How about gardening? Is it more holy to read Thomas Boston or share the gospel to your non-Christian co-worker? How about carpentry? That probably doesn't pass the litmis test either, right? Is it more holy to preach than it is to be a gardener, as Adam was? Or a herdsman, as Abraham was? Or engage your time in carpentry? Better be careful, friend. I fear you are off in your understanding of what holiness is.

If you are open to taking any recommendations, one book I would urge you to read is Sensing Jesus, by Zach Eswine.


----------



## JTB.SDG (Jan 15, 2020)

Pergamum said:


> Gotta eat, brother!


I don't think that comment was meant for you Pergy.


----------



## Clark-Tillian (Jan 15, 2020)

alexandermsmith said:


> If your argument is that poetry had a subversive and destabilising effect on the Bolshevik regimes then you go a long to proving my point, don't you? It has power. Power to topple governments, indeed.
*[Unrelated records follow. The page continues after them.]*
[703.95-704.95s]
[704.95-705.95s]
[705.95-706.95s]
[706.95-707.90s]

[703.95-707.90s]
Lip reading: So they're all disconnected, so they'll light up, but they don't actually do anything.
So if it has this power then we should at least recognise in this discussion that poetry, novels, plays are not _neutral_ or _indifferent_ things. They can have very real consequences. They produce effects in those who read, hear, witness them. If they can shake up a society they can certainly affect our souls, our thinking, our emotions.
> 
> So the question becomes how is that power harnessed? You mention Milton. _Paradise Lost_ is a wonderful epic poem. It is also deeply subversive when it comes to its treatment of God and satan. That is not a Christian poem. I would go almost as far as to say it is _anti_-Christian. It portrays satan as the hero rebelling against a tyrannical God. Can't really get more anti-Christian than that. But it is beuatiful poetry. _Samson Agonistes_ is, if I recollect correctly it's been a long time since I read, a more _Christian_ poem. But people don't talk so much about that one, do they?



I never asserted it didn't have "power", I agree with your point on that--now that you've made that point clear. Previously you warned of its "danger" without a qualifier, or a justification for the assertion.
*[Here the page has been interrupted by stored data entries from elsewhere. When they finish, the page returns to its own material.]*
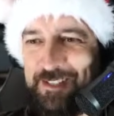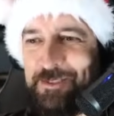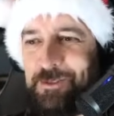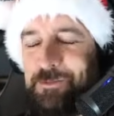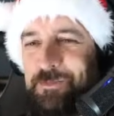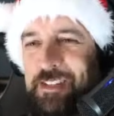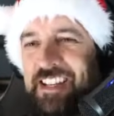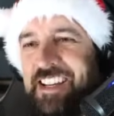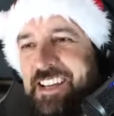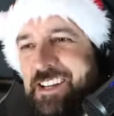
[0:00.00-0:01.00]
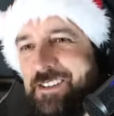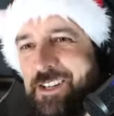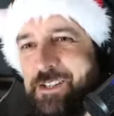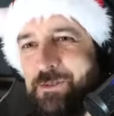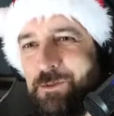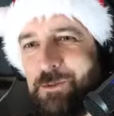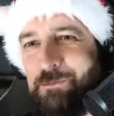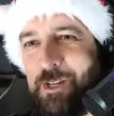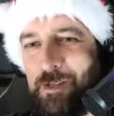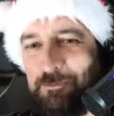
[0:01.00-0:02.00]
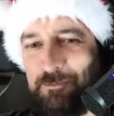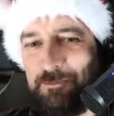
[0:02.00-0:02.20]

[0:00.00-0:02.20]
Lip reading: So raising workmem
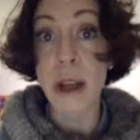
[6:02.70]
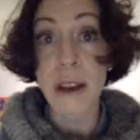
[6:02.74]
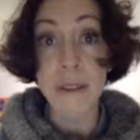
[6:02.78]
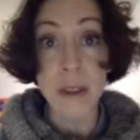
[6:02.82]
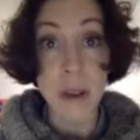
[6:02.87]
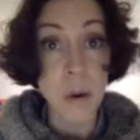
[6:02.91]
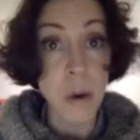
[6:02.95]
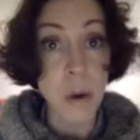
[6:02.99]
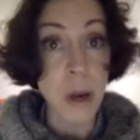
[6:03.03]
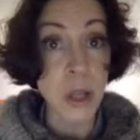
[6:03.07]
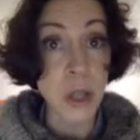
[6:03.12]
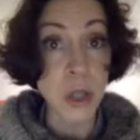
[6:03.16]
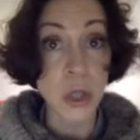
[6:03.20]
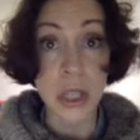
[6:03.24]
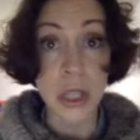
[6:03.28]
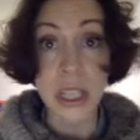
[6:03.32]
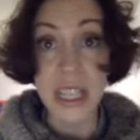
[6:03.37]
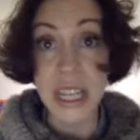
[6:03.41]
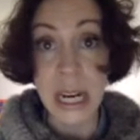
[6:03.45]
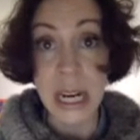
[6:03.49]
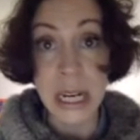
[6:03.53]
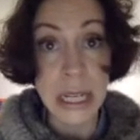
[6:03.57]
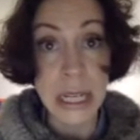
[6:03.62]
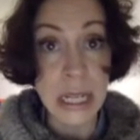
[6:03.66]
you're having
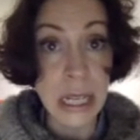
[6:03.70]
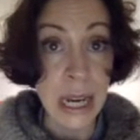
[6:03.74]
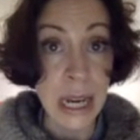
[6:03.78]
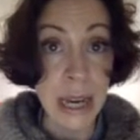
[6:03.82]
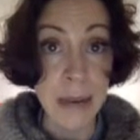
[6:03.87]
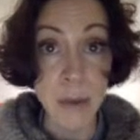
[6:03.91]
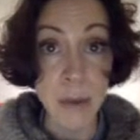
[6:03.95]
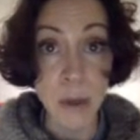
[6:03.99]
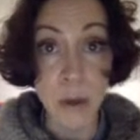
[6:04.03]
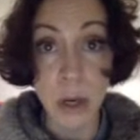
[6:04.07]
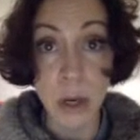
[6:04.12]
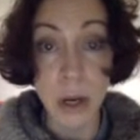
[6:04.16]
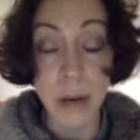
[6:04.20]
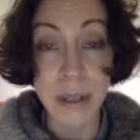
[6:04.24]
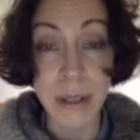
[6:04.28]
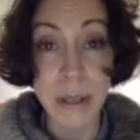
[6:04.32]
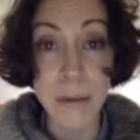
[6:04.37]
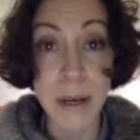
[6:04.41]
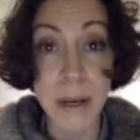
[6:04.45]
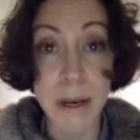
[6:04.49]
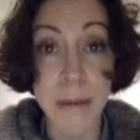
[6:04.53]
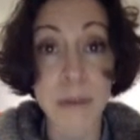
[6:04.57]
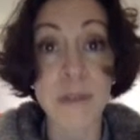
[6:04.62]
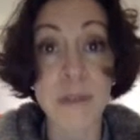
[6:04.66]
questions anytime, you can always
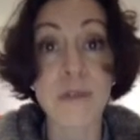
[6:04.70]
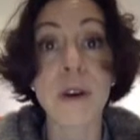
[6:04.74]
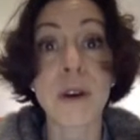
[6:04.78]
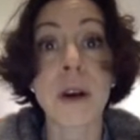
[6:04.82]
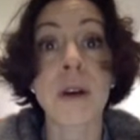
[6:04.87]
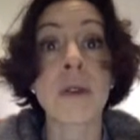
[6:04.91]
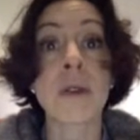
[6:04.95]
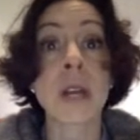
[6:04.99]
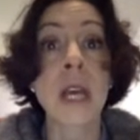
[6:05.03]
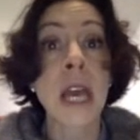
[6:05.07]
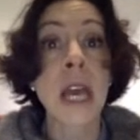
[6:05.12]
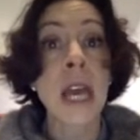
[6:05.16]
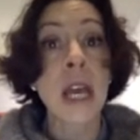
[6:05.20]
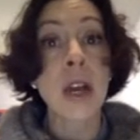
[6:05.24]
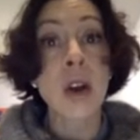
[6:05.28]
pick up the phone,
I'm also not making the argument that literature is "neutral", as I don't think anything cultural is; I don't think anyone on the thread has attempted to argue that either. So we agree on that, as well.

You brought up using literature for its potential pedagogical benefit. Excellent point. Paradise Lost is speculative-imaginary literature because Holy Writ gives us precious little data on the revolt/fall of Satan, as opposed to say substitutionary-vicarious atonement, or the Fall of man. 
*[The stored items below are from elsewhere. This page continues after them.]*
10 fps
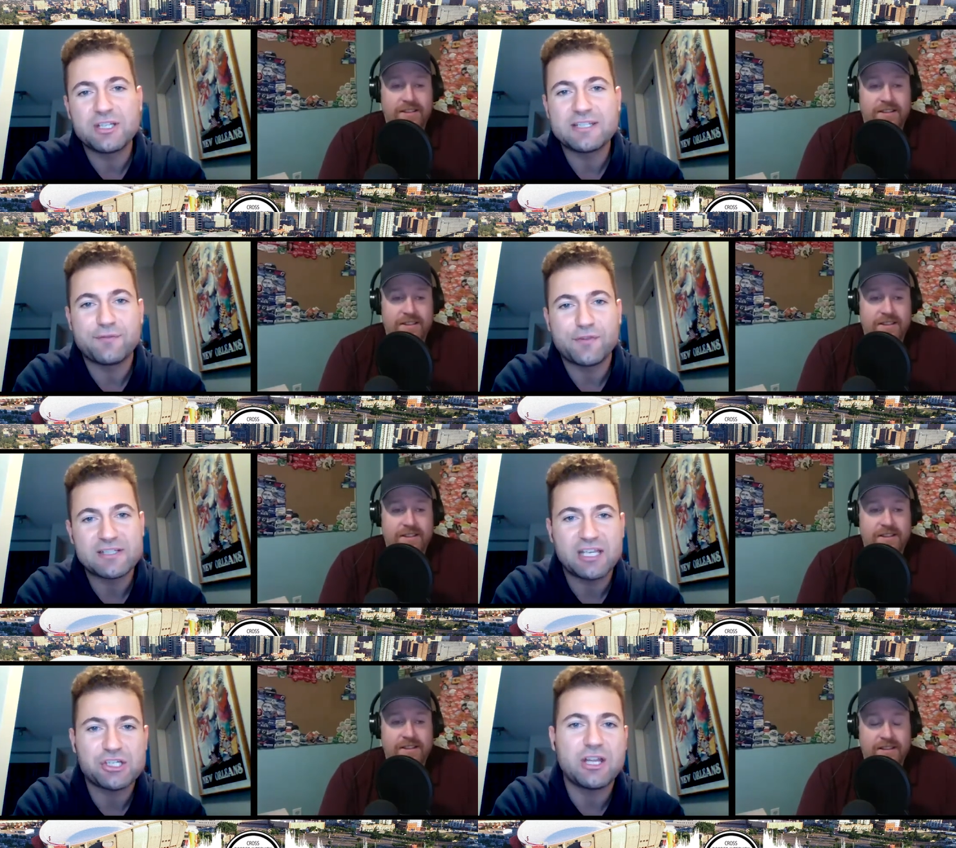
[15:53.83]
Speaker 1: is the first
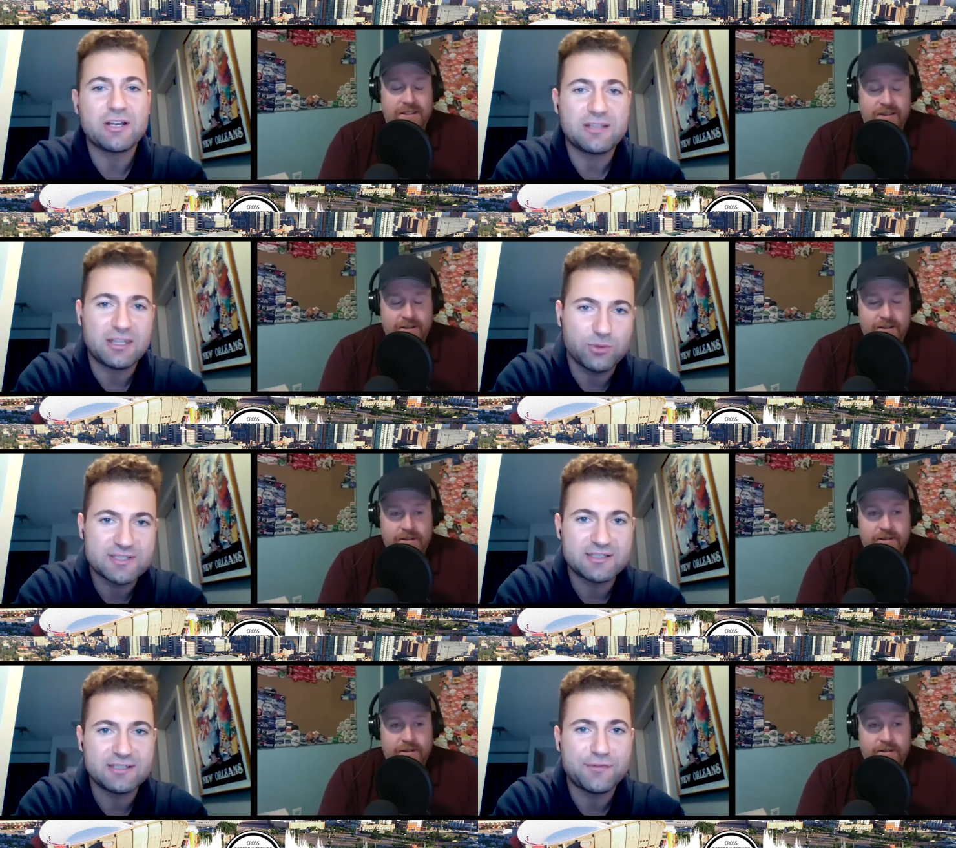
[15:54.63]
station that
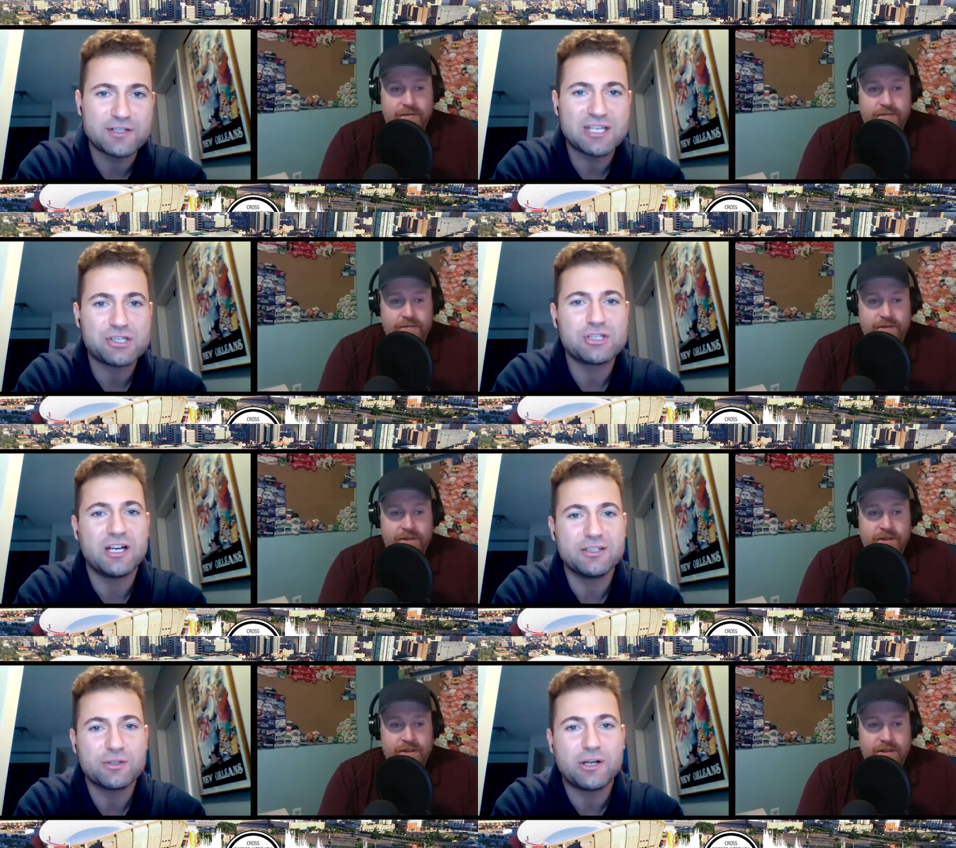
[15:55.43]
was uh, the first station
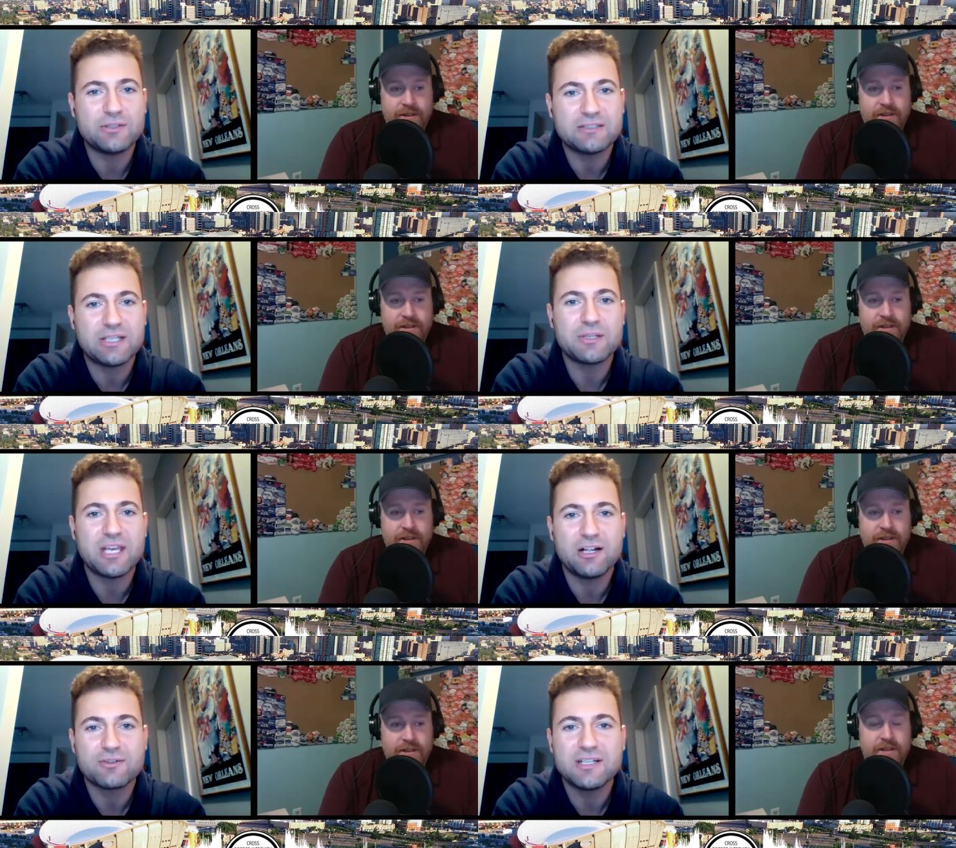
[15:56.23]
underground downtown
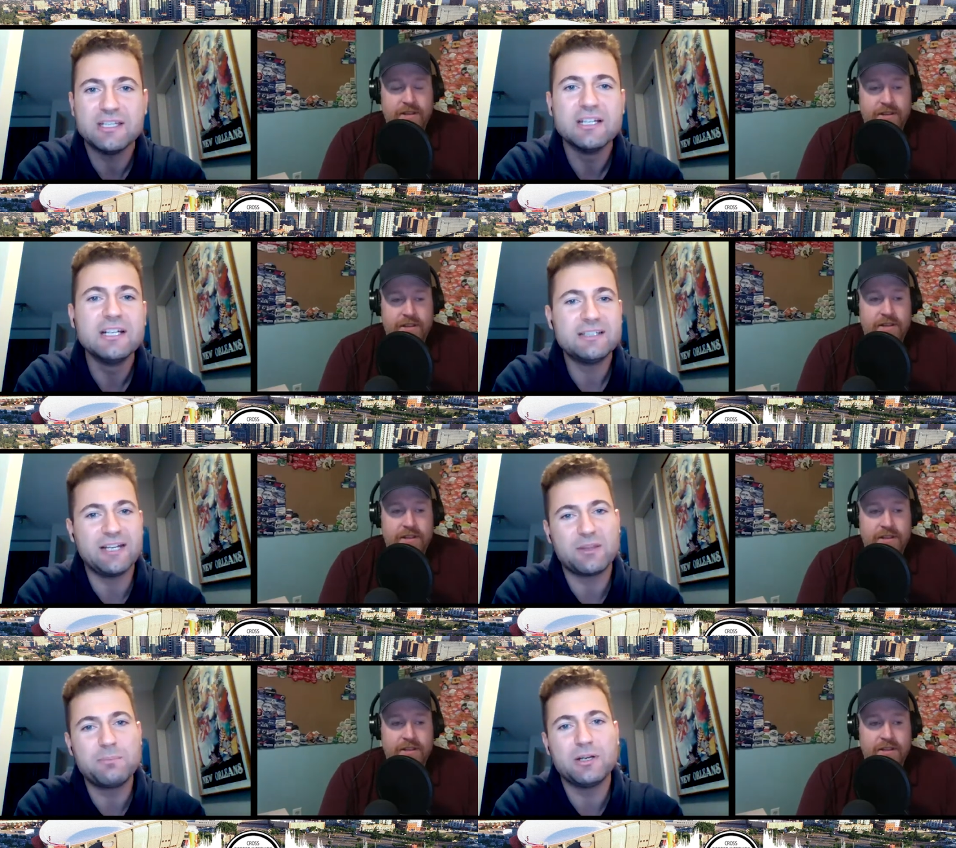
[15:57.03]
Calgary. They
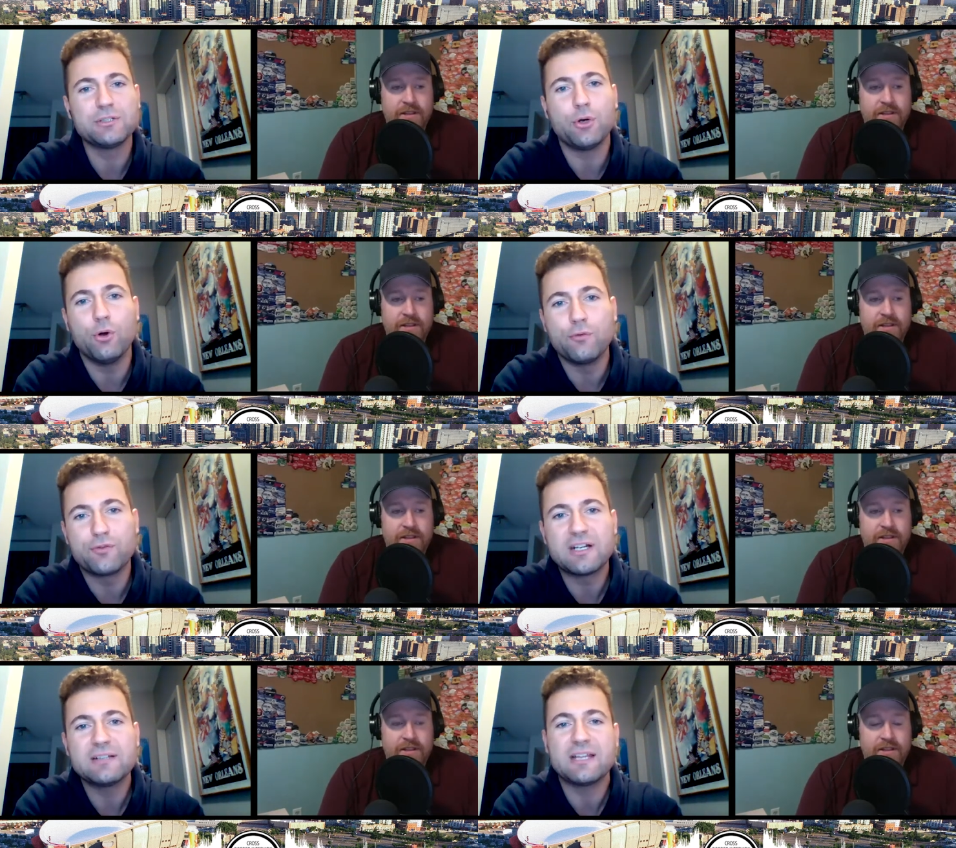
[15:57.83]
have to build
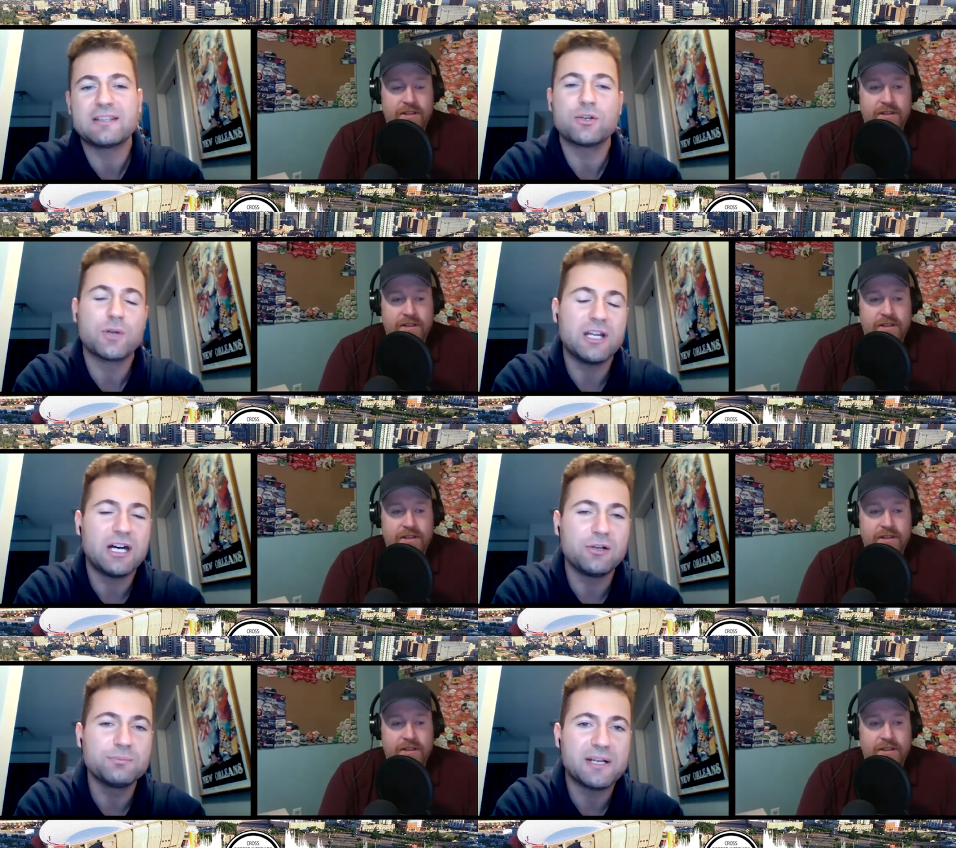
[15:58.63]
over it at the
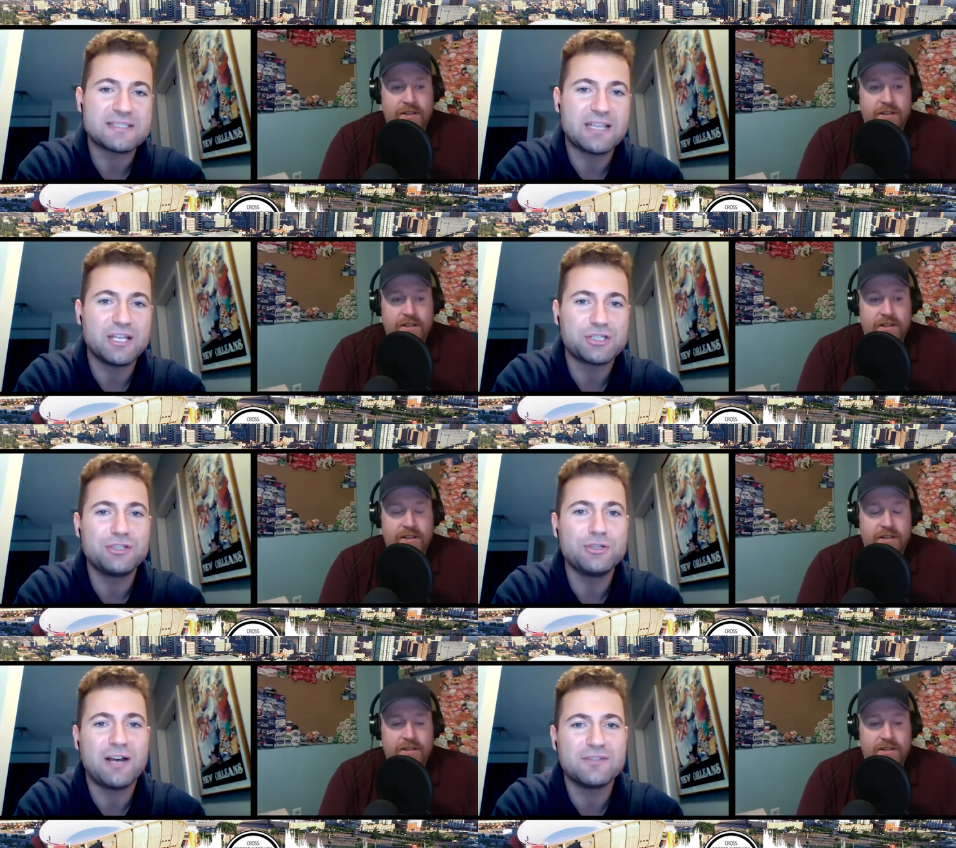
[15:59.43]
Greyhound bus station.
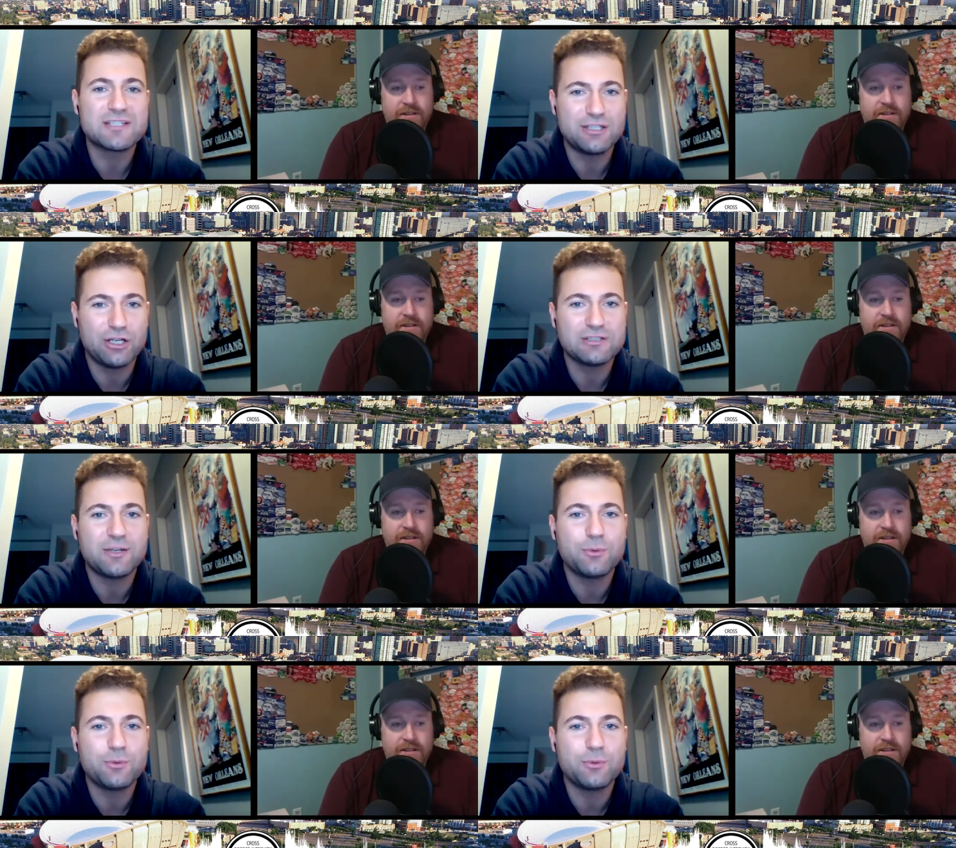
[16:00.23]
You have the Sinalta,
We do, however, have sufficient data to conclude that Satan is evil, so we can easily employ Paradise Lost to place the truth in bold relief, in a comparative lit. manner. We could use The Screwtape Letters in a clear comp. lit. way against Paradise Lost. Knowing it is erroneous in its demonology also allows one to speak intelligently on the matter, and use it as a contact point with certain unbelievers, although very few unbelievers read anything of that length these days. It is powerful linguistically, as well. 

Christians in the States are, in the main, viewed as ignorant, nose-picking morons. But if I'm talking to an educated pagan, and I break out Paradise Lost, Screwtape, and Holy Writ, and then proceed to detail Milton's use of erroneous demonology, I've at least represented the faith as having a capable, sound mind.

Milton could write an awfully fine English sentence, so we can use it to demonstrate the beauty of the English language--although my Latin aficionado brother claims it's for people too lazy to learn Latin! Such an epic won't fair well in a multiple choice test (I hate those), but it is excellent fodder for teaching analytical essay writing. 

I'm admittedly high-brow, even snobbish, in my literary tastes. And although I appreciate Tolkien and Lewis, I dislike fantasy-lit, and allegory I find rather boring. I do not need an allegory--I'll just go to Proverbs, thank you very much. 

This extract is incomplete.